Data records:
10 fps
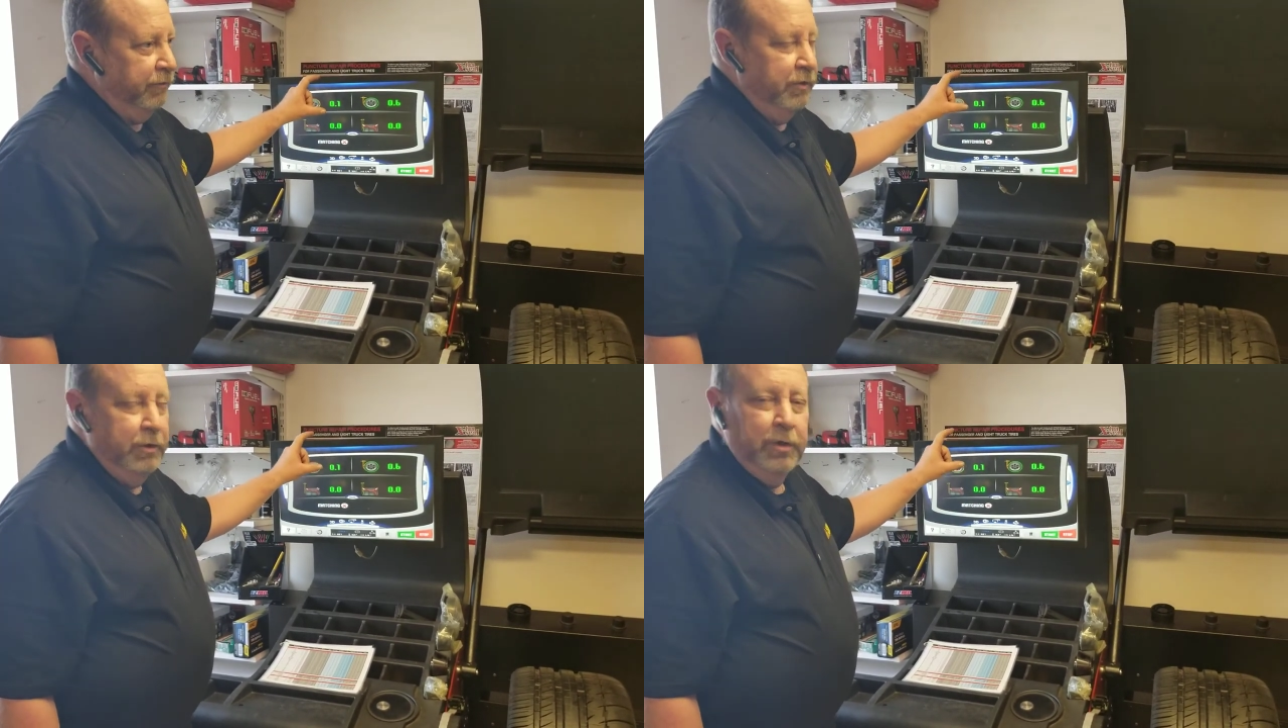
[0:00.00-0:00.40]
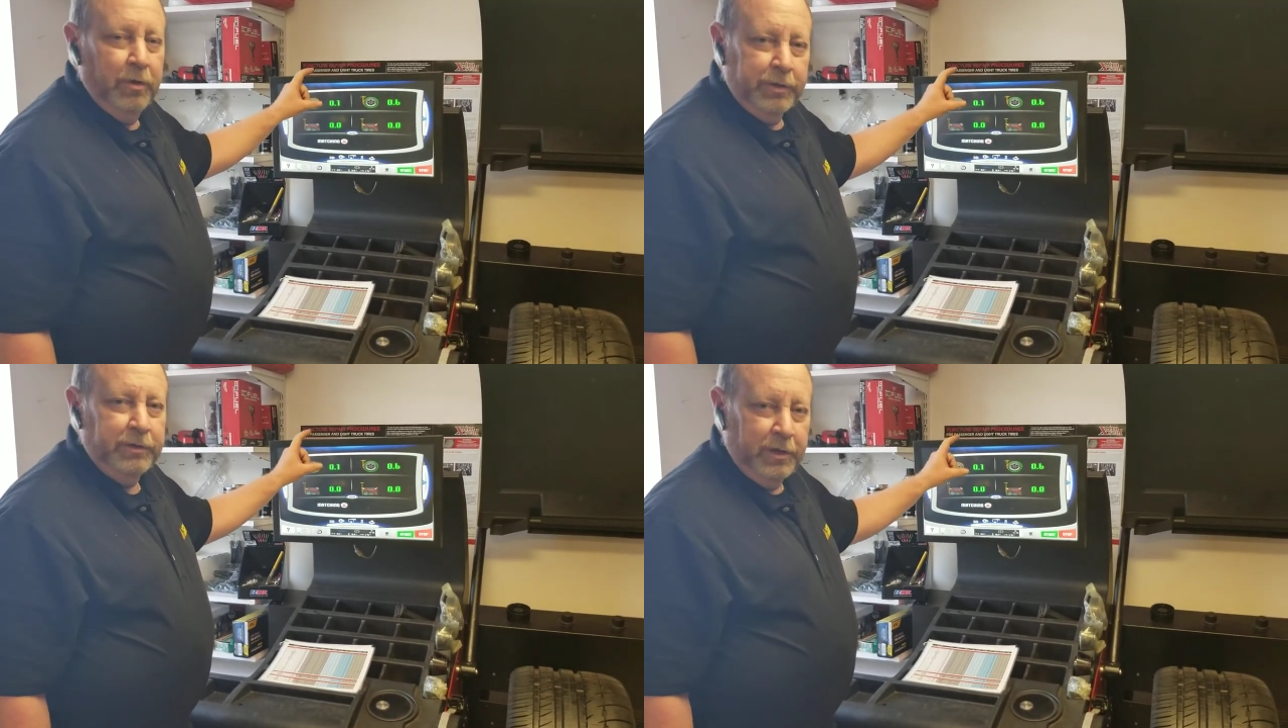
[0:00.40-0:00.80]
so you
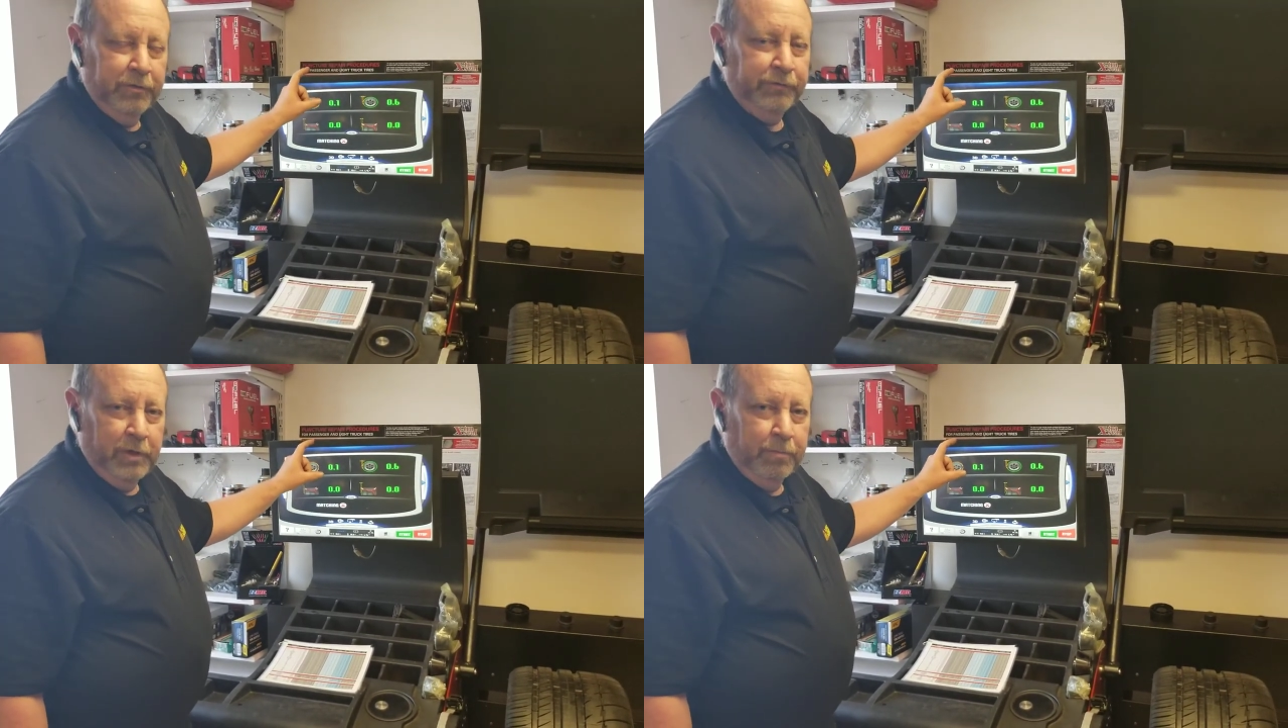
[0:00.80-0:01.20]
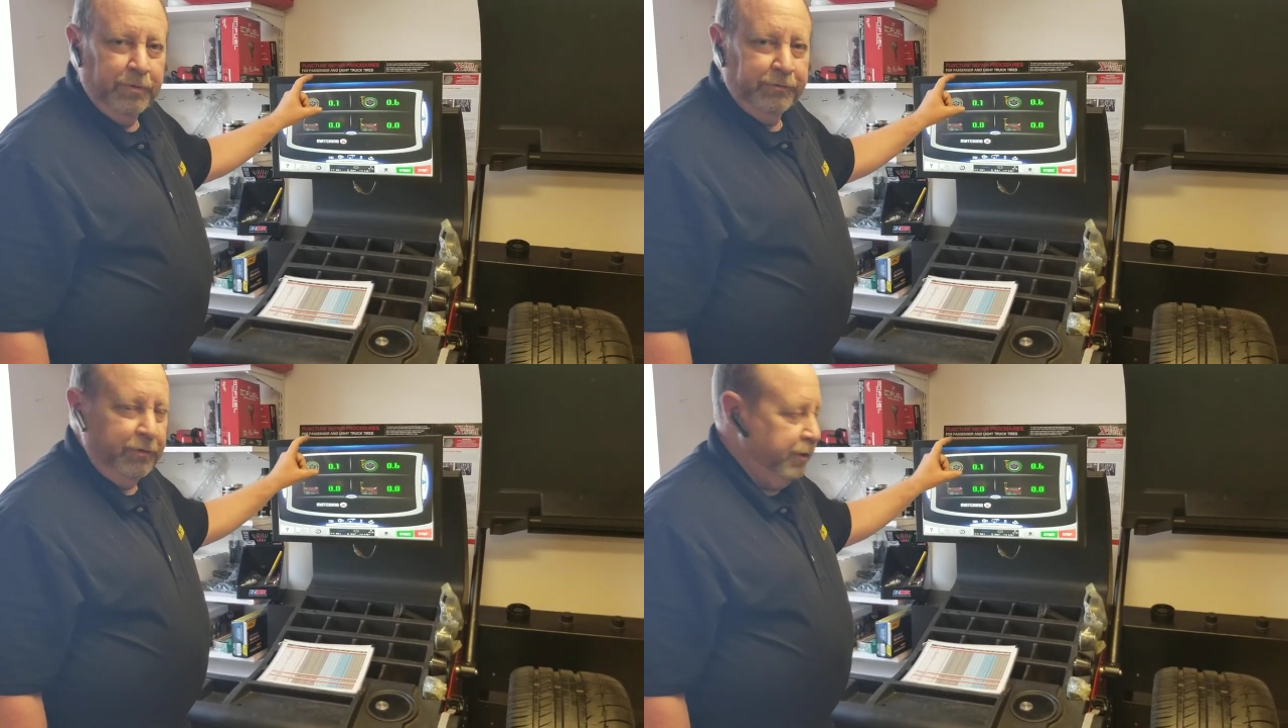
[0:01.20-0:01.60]
know that those
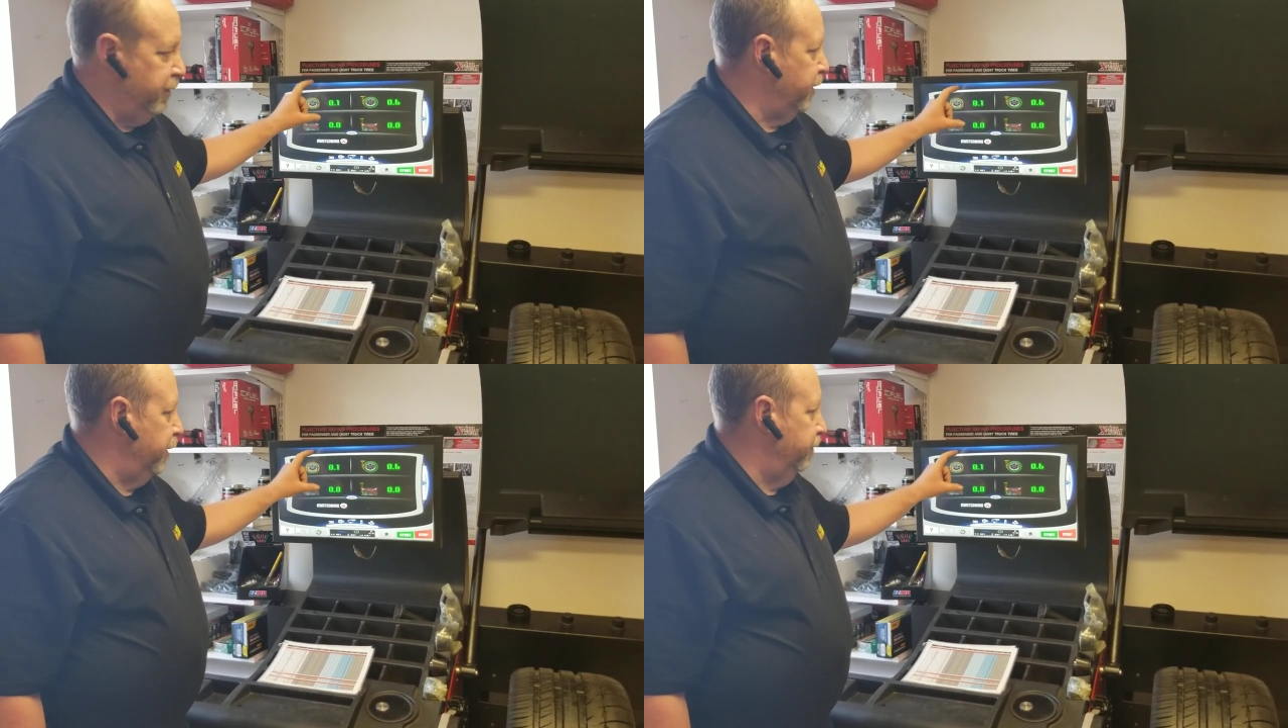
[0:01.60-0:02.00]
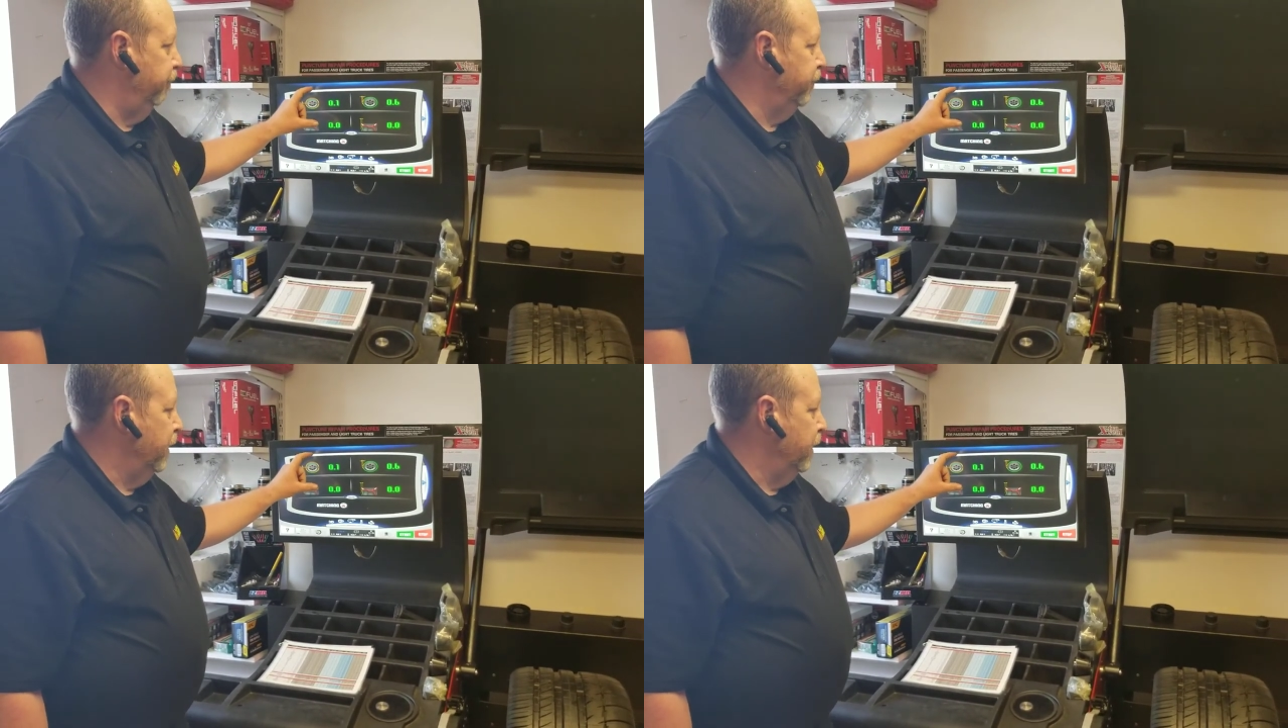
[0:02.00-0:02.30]
numbers are good.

— REQUIRED ACTION —
Please print all the data above word for word. Pictures should not appear in the copy.

— SOLUTION BELOW —
10 fps
[0:00.00-0:00.40]
[0:00.40-0:00.80]
so you
[0:00.80-0:01.20]
[0:01.20-0:01.60]
know that those
[0:01.60-0:02.00]
[0:02.00-0:02.30]
numbers are good.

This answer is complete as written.